Two widowers receive sweet messages from beyond the grave

Touching note left by a man's wife and hidden in a chequebook for him to find.

We’ve got two tearjerkers for you this Monday.

Earlier this month, Billie Breland passed away at the age of 83. She left behind her husband of 60 years.

A retired Mississippi schoolteacher, Billie was known for her perfect cursive handwriting and avid note-writing. So it should have been no surprise that, as her health began to fail her, she would plant a final note for her husband, Jimmy, to find.

"We don’t know exactly when she did it, but she left one final note tucked inside her chequebook — but this one wasn’t for her, it was for my Grandaddy, and it perfectly sums up the hope and comfort that comes with knowing you’ll meet again in eternity," the Brelands’ grandson, Cliff Sims, wrote for Yellowhammer News.

Sims shared a photo of the note on Facebook:

“Please don’t cry because I died!” Billie wrote to her husband. “Smile because I lived! Know that I’m in a happy place! Know that we will meet again! I’ll see you there!”

"I’ll never forget the look in my granddad’s eyes when he showed the rest of our family the note — some tears, but a lot of smiles, too," Sims told The Huffington Post in an email.

"That note will be a source of comfort and a reminder that love conquers everything, even death. There’s an indescribable peace that comes with knowing he’ll be reunited with her in eternity."

British pensioner Stan Beaton didn’t have a note to cling to after his wife, Ruby, died, but he did have her voice. Following Ruby’s death in 2003, Stan saved an outgoing voicemail message she recorded so he’d never forget the sound of her voice.
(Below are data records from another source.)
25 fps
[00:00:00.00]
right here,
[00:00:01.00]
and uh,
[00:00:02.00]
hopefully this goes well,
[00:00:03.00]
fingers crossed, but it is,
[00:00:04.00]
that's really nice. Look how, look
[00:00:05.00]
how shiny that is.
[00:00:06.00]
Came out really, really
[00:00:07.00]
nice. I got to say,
After the phone company performed some technical work in December, however, the 10-year-old voicemail was deleted. Stan thought Ruby’s voice was gone forever.

"I’ve always resisted changing companies because whenever I mentioned that my wife’s voice was our voicemail message and would it be retained and each company said no, so that’s why I never changed," he told BBC Radio Leeds.
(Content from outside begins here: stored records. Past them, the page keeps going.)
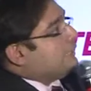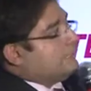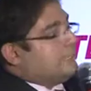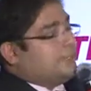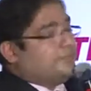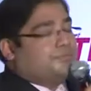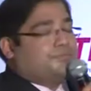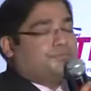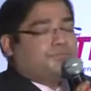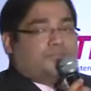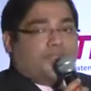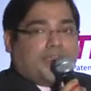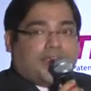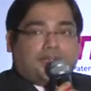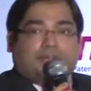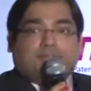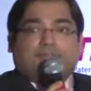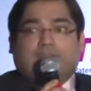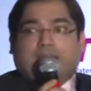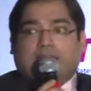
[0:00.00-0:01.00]
The
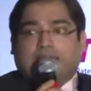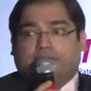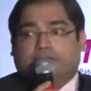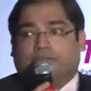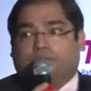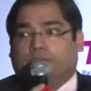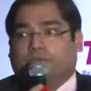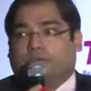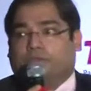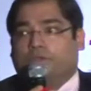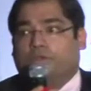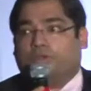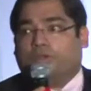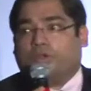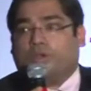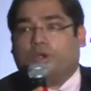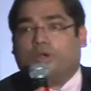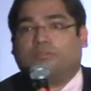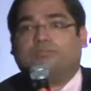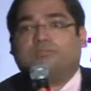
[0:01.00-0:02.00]
fair value
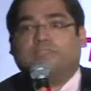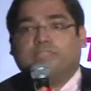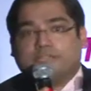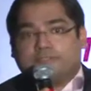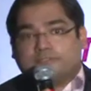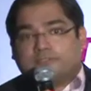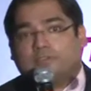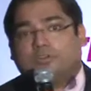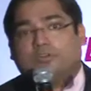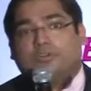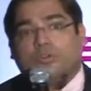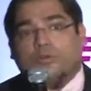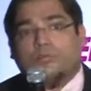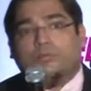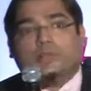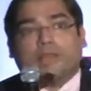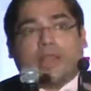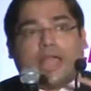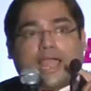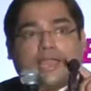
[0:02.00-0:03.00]
of these
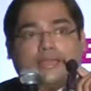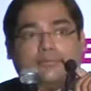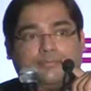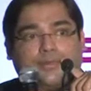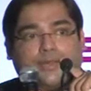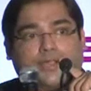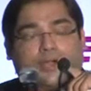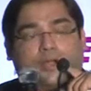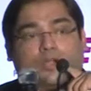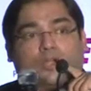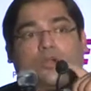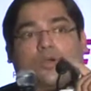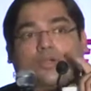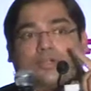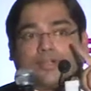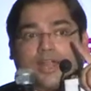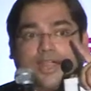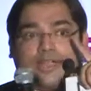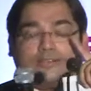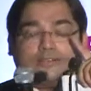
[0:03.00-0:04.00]
global IPR
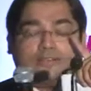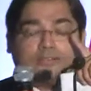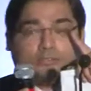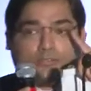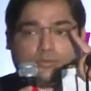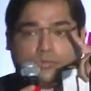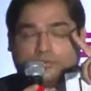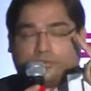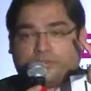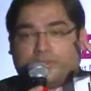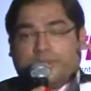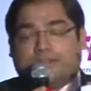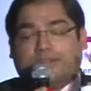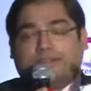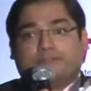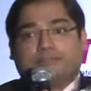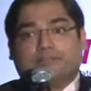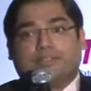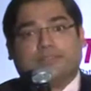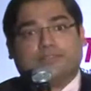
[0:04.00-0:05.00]
or rights
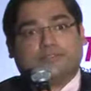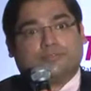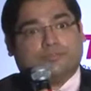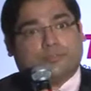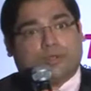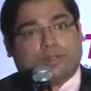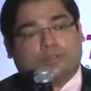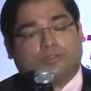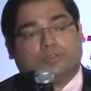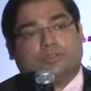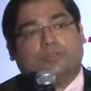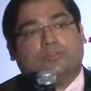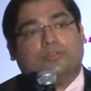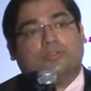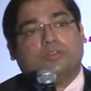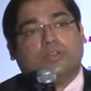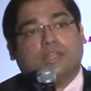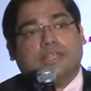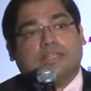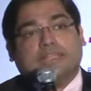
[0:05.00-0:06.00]
associated with this
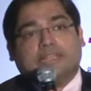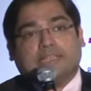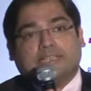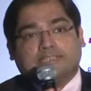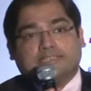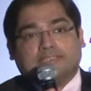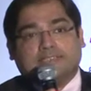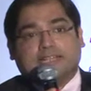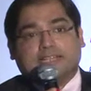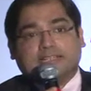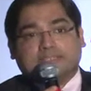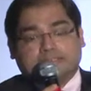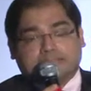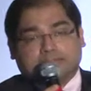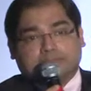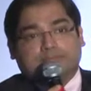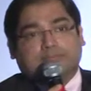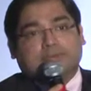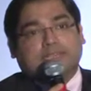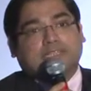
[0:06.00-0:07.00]
molecule is then
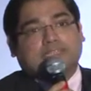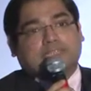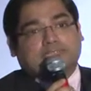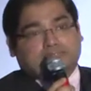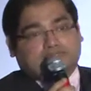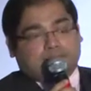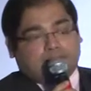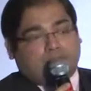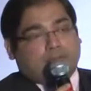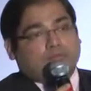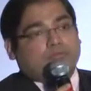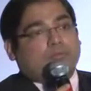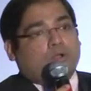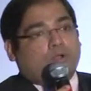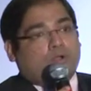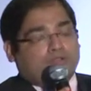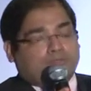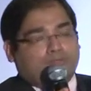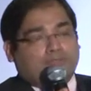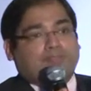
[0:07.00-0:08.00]
simply the sum
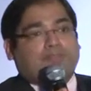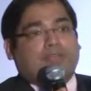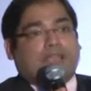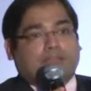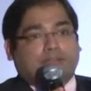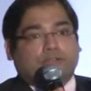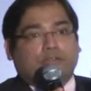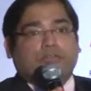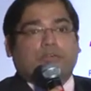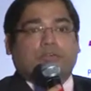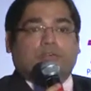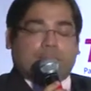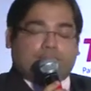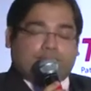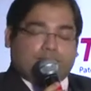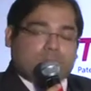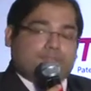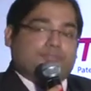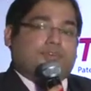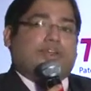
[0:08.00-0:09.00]
of the value
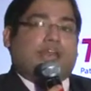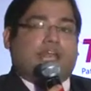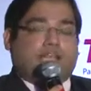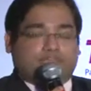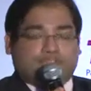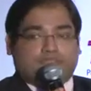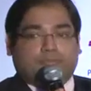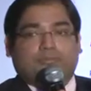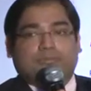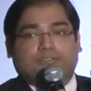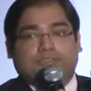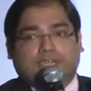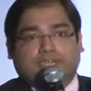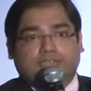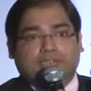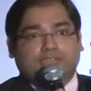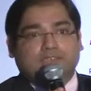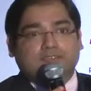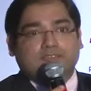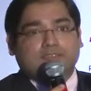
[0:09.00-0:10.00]
during the financial
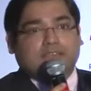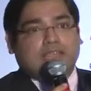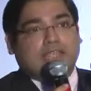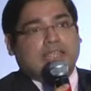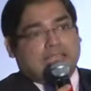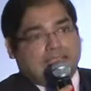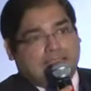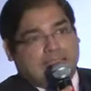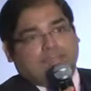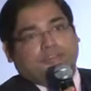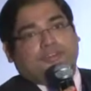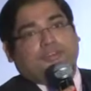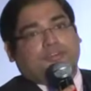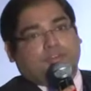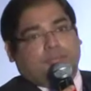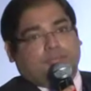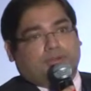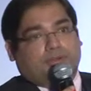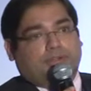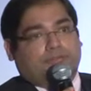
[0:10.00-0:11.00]
projections and the
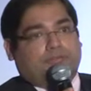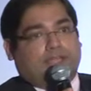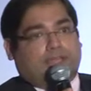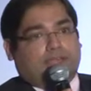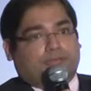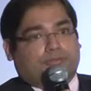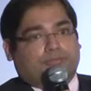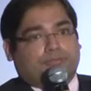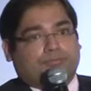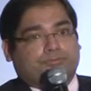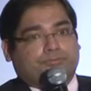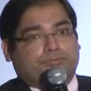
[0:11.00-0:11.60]
terminal value.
"Sadly it disappeared. I was absolutely devastated by it, but also extremely angry. In the early days [I listened to it] quite often. Basically it came to the point when if I felt low then I would listen to it.”

When Virgin Media, the telecom company, heard Stan’s story, it worked quickly to restore the lost recording.

A video of Stan hearing his wife’s voice again is now going viral.

"They’ve made this old age pensioner extremely happy," Stan said. “It’s just a wonderful, wonderful sound that I thought was lost forever. I’m staggered at the lengths they have gone to.”